The car park easily takes a large motorhome, or is a simple 1 mile cycle ride along a pleasant Sustrans route.


----------



## bognormike (May 10, 2005)

vicdicdoc said:


> Mention my name to Elizabeth or the [dear old] Duke of Edinburgh Phillip & I'm sure they will let you park wherever you want :wink:


last time I said that to old Lizzie, she said that Vicdicdoc bloke owed her money, and he shouldn't park his hymer in her back garden :roll: :roll: :lol: :lol:


----------



## Vennwood (Feb 4, 2007)

We have stayed at both and prefer the C&CC site as it is less "Formal" with more of a mix of outfits. Its true that there are more hardstandings at the CC site but the ground is firm so no problems. You have a choice at the C&CC site of whether you pay or don't pay for electricity. 

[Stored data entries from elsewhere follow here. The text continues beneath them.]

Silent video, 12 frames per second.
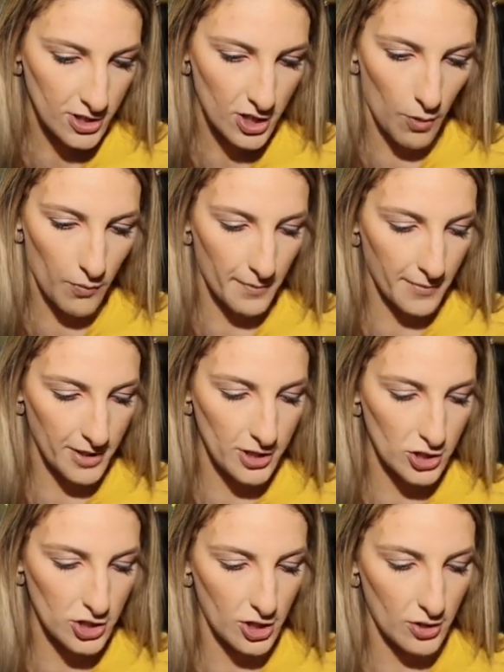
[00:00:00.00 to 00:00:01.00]
So what I'm
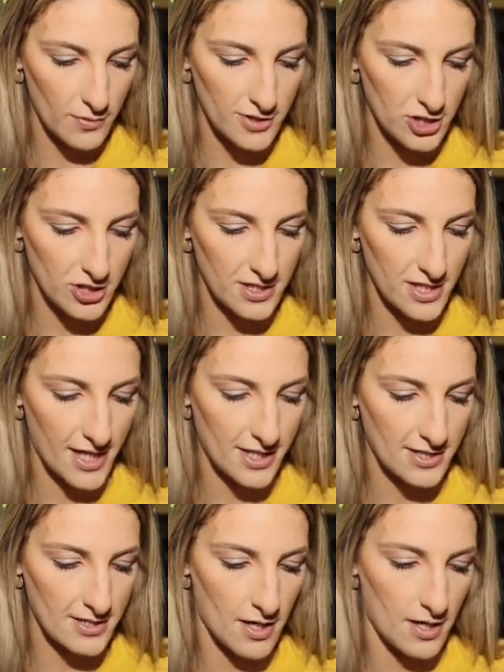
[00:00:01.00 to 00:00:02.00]
gonna do is just
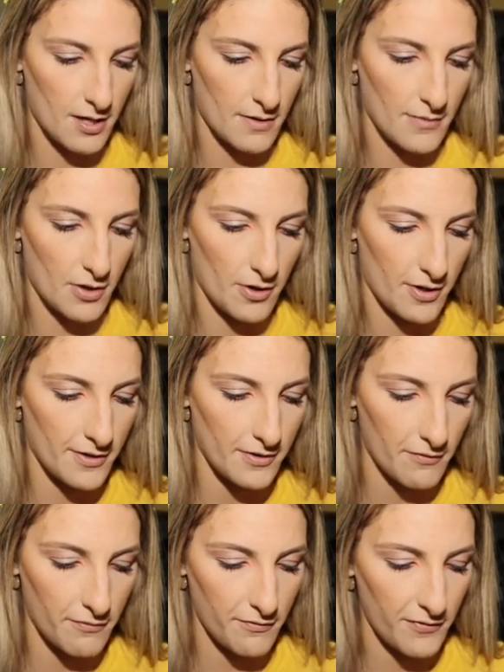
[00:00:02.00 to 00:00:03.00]
take some on
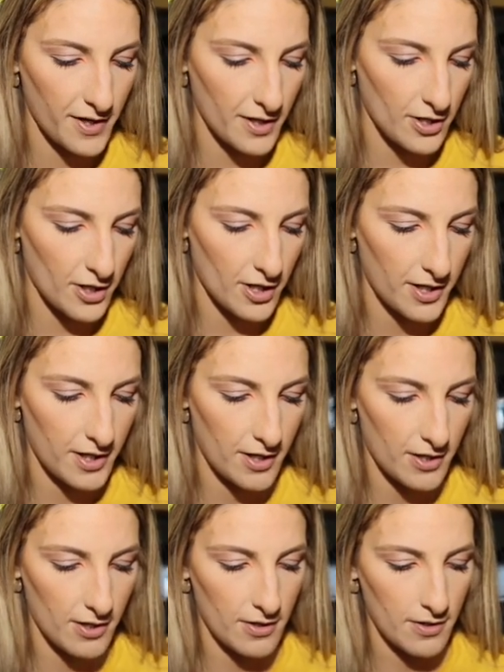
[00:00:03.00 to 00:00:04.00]
the finger
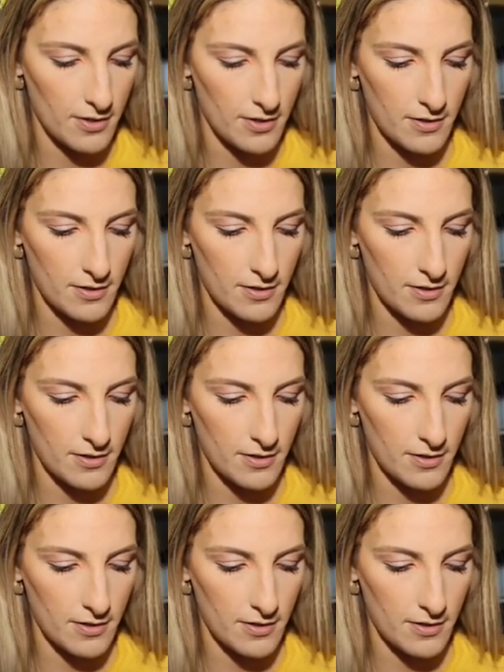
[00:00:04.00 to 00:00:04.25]
here,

Also its quite a bit cheaper for over 55's - got to look after the pennies etc Every little helps .....


----------



## Frantone (Sep 6, 2006)

We prefer the C&CC site for the same reasons as others have posted. It seems a much more open and informal site. However at busy times in some areas the pitches are 'double banked' and there is a feeling of lack of privacy and crowding. The CC site has individually marked pitches which do not have this problem. 
Do not mention Vicdicdoc at the 'big house' as Phil the greek is still after him for chatting up Liz!
TonyP


----------



## parkmoy (Jul 4, 2007)

Thanks to everyone for the helpful replies. It started off fairly even but the C&CC seems to be taking pole position.


----------



## parkmoy (Jul 4, 2007)

Just an update. We stayed atb the C&CC site and found it excellent. 

Must also mention the 2 lady wardens who were a hilarious comic double act! Nice to have a bit of craic.


----------